TASK DIRECTIONS :: The records below need to come back exactly as they are, pictures omitted.

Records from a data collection
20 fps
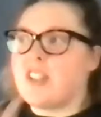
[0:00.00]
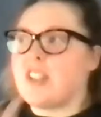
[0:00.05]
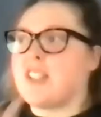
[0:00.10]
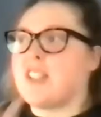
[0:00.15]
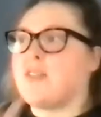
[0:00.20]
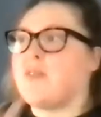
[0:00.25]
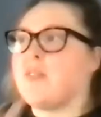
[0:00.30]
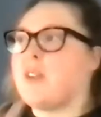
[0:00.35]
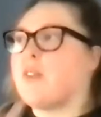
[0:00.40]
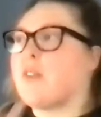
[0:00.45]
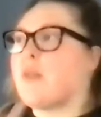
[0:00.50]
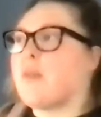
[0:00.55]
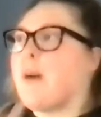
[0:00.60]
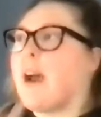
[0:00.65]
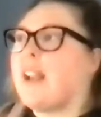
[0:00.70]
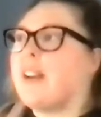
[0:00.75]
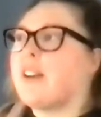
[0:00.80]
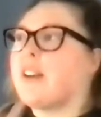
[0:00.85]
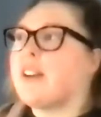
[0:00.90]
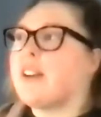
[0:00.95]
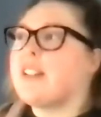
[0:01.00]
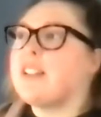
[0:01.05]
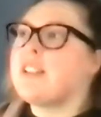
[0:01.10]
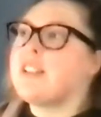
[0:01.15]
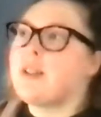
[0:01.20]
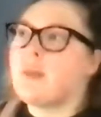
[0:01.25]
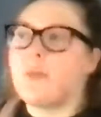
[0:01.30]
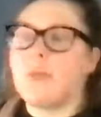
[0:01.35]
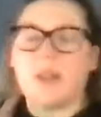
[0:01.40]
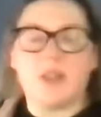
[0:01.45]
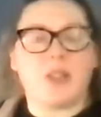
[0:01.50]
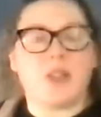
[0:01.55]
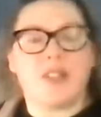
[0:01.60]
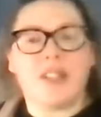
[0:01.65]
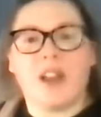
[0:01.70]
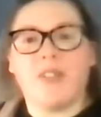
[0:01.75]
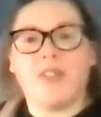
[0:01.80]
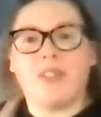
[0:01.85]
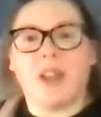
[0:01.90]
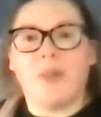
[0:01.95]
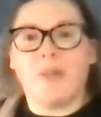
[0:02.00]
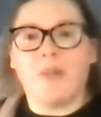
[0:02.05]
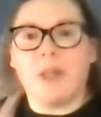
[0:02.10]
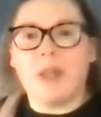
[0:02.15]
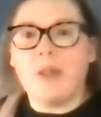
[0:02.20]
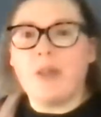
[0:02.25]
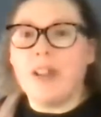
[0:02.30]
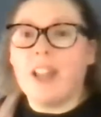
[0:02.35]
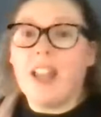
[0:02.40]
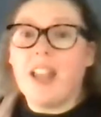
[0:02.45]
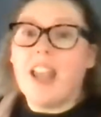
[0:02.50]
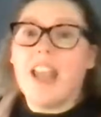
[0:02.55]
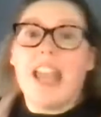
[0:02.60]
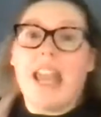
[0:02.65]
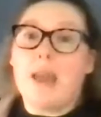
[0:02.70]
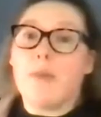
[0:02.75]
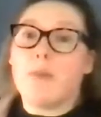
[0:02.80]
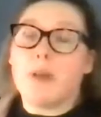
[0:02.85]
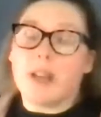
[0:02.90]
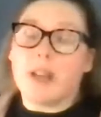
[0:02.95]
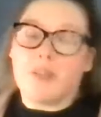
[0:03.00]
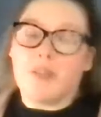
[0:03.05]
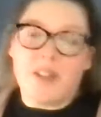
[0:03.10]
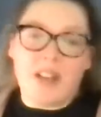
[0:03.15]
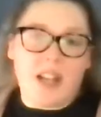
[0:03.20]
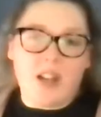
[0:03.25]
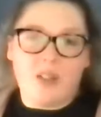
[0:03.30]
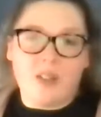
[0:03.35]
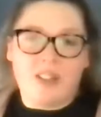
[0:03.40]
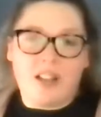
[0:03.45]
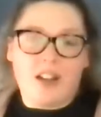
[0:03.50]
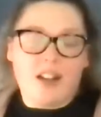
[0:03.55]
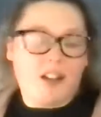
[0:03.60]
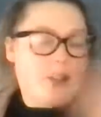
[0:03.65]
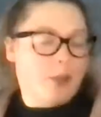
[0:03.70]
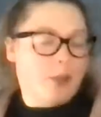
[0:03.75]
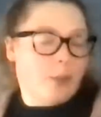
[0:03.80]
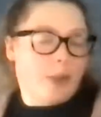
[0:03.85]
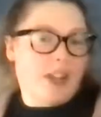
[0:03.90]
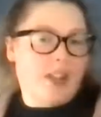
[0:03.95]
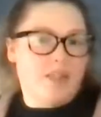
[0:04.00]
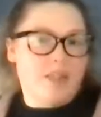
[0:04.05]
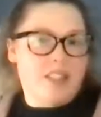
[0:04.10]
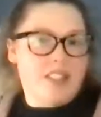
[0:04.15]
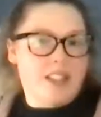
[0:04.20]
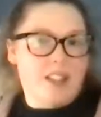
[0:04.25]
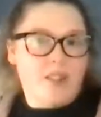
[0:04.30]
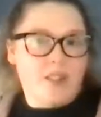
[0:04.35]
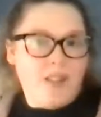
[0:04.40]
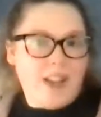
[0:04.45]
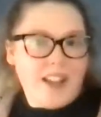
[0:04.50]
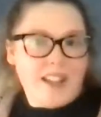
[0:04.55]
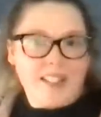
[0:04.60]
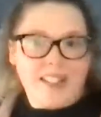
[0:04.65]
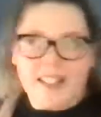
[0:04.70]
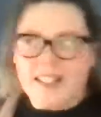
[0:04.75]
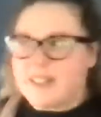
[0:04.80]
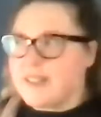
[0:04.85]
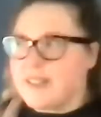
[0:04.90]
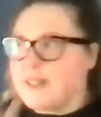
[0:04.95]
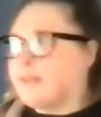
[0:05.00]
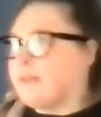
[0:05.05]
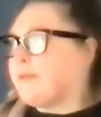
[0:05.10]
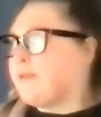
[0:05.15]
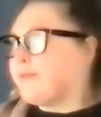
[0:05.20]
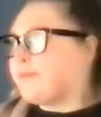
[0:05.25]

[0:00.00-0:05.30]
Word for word: Just a few reminders to put yourselves on mute and put your videos on because we love to see your faces.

RESULT OF THIS EXERCISE ::
20 fps
[0:00.00]
[0:00.05]
[0:00.10]
[0:00.15]
[0:00.20]
[0:00.25]
[0:00.30]
[0:00.35]
[0:00.40]
[0:00.45]
[0:00.50]
[0:00.55]
[0:00.60]
[0:00.65]
[0:00.70]
[0:00.75]
[0:00.80]
[0:00.85]
[0:00.90]
[0:00.95]
[0:01.00]
[0:01.05]
[0:01.10]
[0:01.15]
[0:01.20]
[0:01.25]
[0:01.30]
[0:01.35]
[0:01.40]
[0:01.45]
[0:01.50]
[0:01.55]
[0:01.60]
[0:01.65]
[0:01.70]
[0:01.75]
[0:01.80]
[0:01.85]
[0:01.90]
[0:01.95]
[0:02.00]
[0:02.05]
[0:02.10]
[0:02.15]
[0:02.20]
[0:02.25]
[0:02.30]
[0:02.35]
[0:02.40]
[0:02.45]
[0:02.50]
[0:02.55]
[0:02.60]
[0:02.65]
[0:02.70]
[0:02.75]
[0:02.80]
[0:02.85]
[0:02.90]
[0:02.95]
[0:03.00]
[0:03.05]
[0:03.10]
[0:03.15]
[0:03.20]
[0:03.25]
[0:03.30]
[0:03.35]
[0:03.40]
[0:03.45]
[0:03.50]
[0:03.55]
[0:03.60]
[0:03.65]
[0:03.70]
[0:03.75]
[0:03.80]
[0:03.85]
[0:03.90]
[0:03.95]
[0:04.00]
[0:04.05]
[0:04.10]
[0:04.15]
[0:04.20]
[0:04.25]
[0:04.30]
[0:04.35]
[0:04.40]
[0:04.45]
[0:04.50]
[0:04.55]
[0:04.60]
[0:04.65]
[0:04.70]
[0:04.75]
[0:04.80]
[0:04.85]
[0:04.90]
[0:04.95]
[0:05.00]
[0:05.05]
[0:05.10]
[0:05.15]
[0:05.20]
[0:05.25]

[0:00.00-0:05.30]
Word for word: Just a few reminders to put yourselves on mute and put your videos on because we love to see your faces.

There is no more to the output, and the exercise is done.